Input data Block Start

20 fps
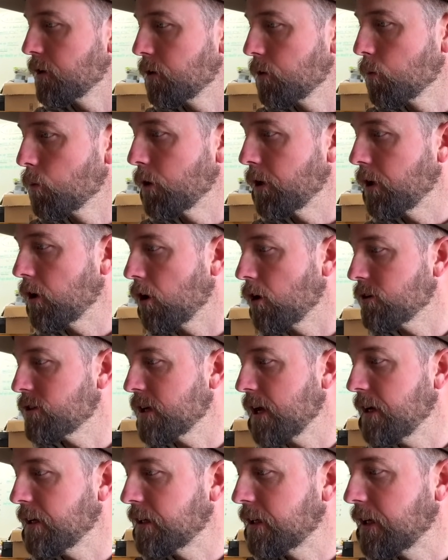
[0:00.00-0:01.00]
we are
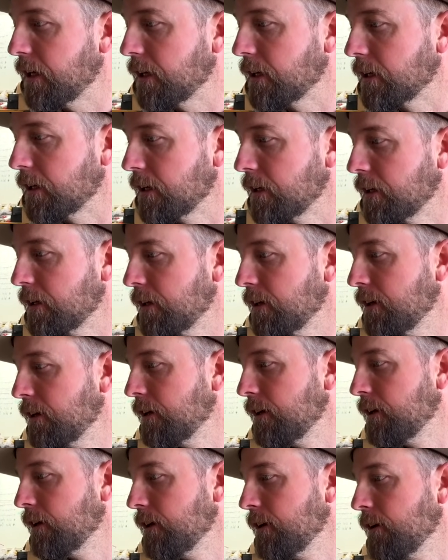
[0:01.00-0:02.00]
taking
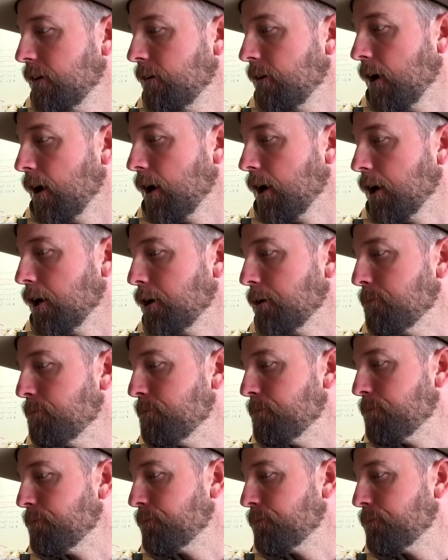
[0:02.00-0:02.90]
that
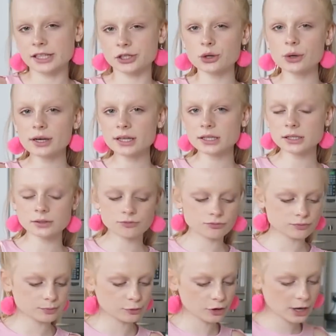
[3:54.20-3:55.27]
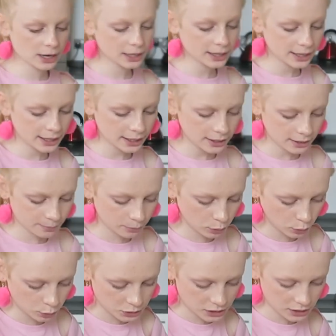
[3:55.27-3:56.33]
It's not really
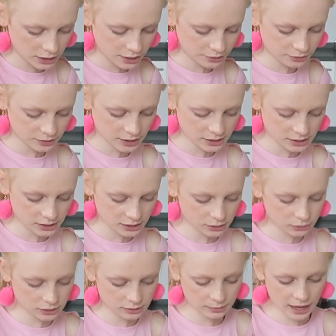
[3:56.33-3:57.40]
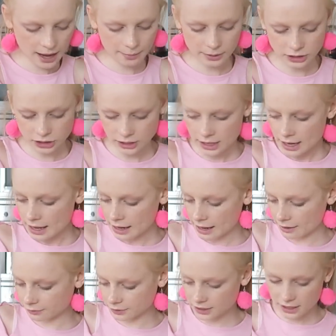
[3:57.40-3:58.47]
important if there's still some cabbage
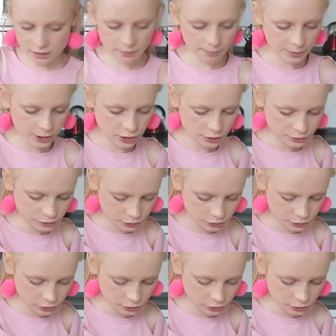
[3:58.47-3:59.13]
left in, but you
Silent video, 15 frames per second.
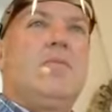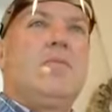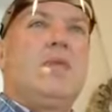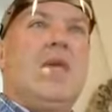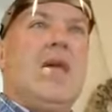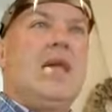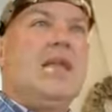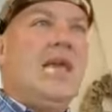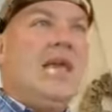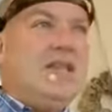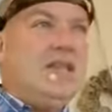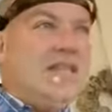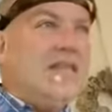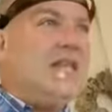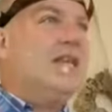And he
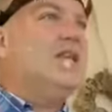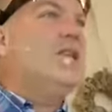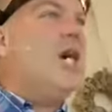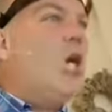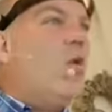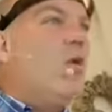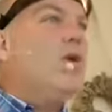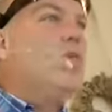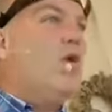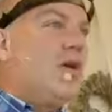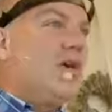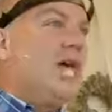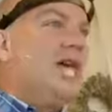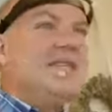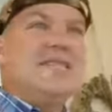did it knowing
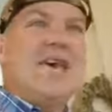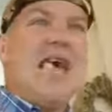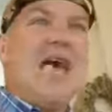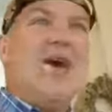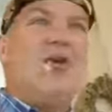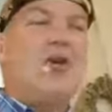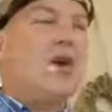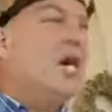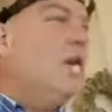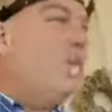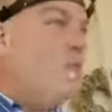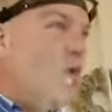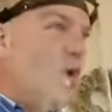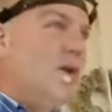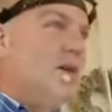what his outcome
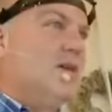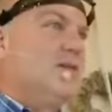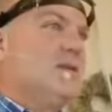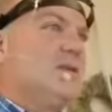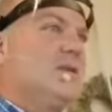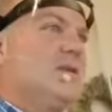was.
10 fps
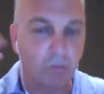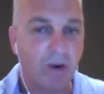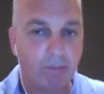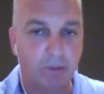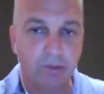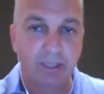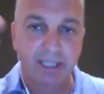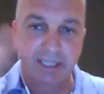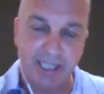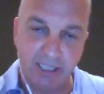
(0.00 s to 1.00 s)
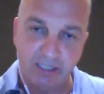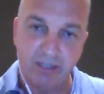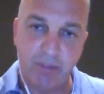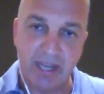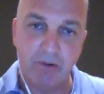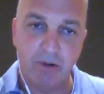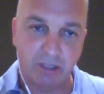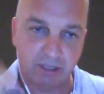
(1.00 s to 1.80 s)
rubble into the bedrock.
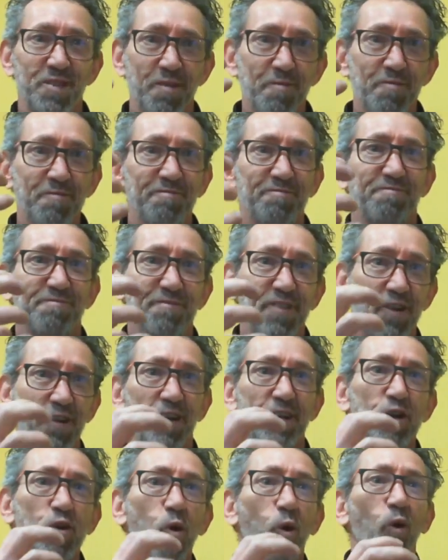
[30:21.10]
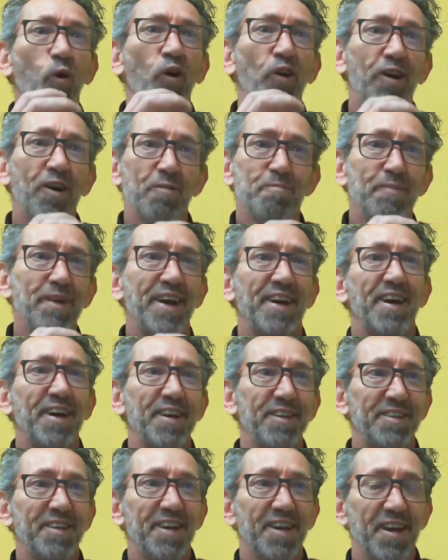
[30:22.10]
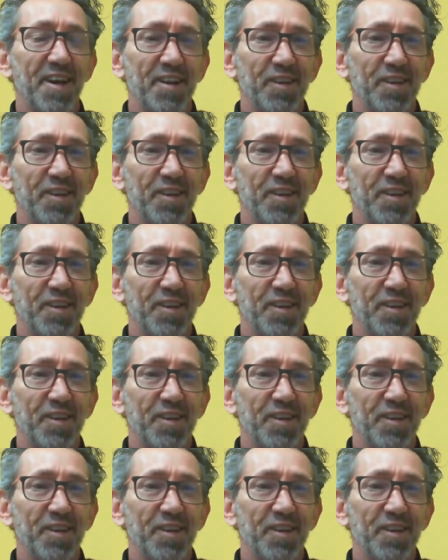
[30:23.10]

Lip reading: the very core main idea,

Input data Block End

> About this task:
Pictures don't belong in the copy. Retype exactly the lines from the one with "Silent video, 15 frames per second." through the last line of the records.

> Answer to this exercise:
Silent video, 15 frames per second.
And he
did it knowing
what his outcome
was.
10 fps
(0.00 s to 1.00 s)
(1.00 s to 1.80 s)
rubble into the bedrock.
[30:21.10]
[30:22.10]
[30:23.10]

Lip reading: the very core main idea,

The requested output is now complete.